**Your instructions:** Below are records to transcribe exactly, without their pictures.

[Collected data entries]
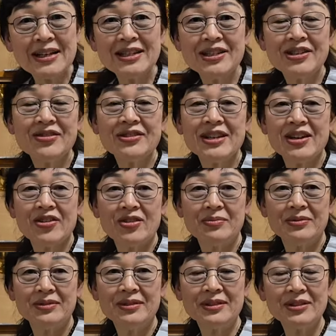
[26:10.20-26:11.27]
시청자
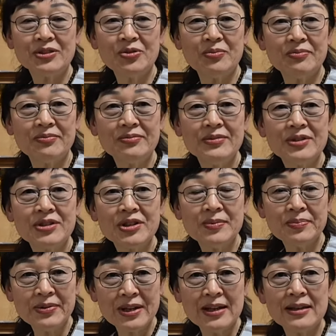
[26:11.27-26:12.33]
여러분 좀
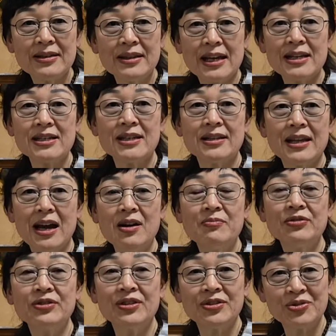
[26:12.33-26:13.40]
쉽게 다시
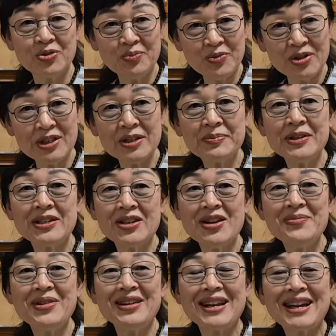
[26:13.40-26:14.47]
다음부터는 좀 더 쉽게
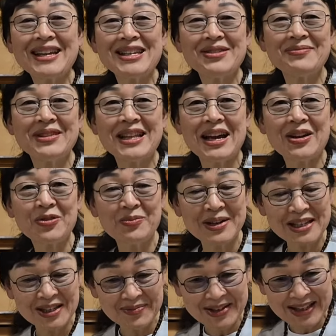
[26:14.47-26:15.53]
설명을 하겠습니다
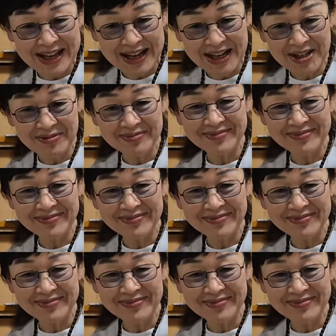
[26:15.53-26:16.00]
고맙습니다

**Exercise response:**
[26:10.20-26:11.27]
시청자
[26:11.27-26:12.33]
여러분 좀
[26:12.33-26:13.40]
쉽게 다시
[26:13.40-26:14.47]
다음부터는 좀 더 쉽게
[26:14.47-26:15.53]
설명을 하겠습니다
[26:15.53-26:16.00]
고맙습니다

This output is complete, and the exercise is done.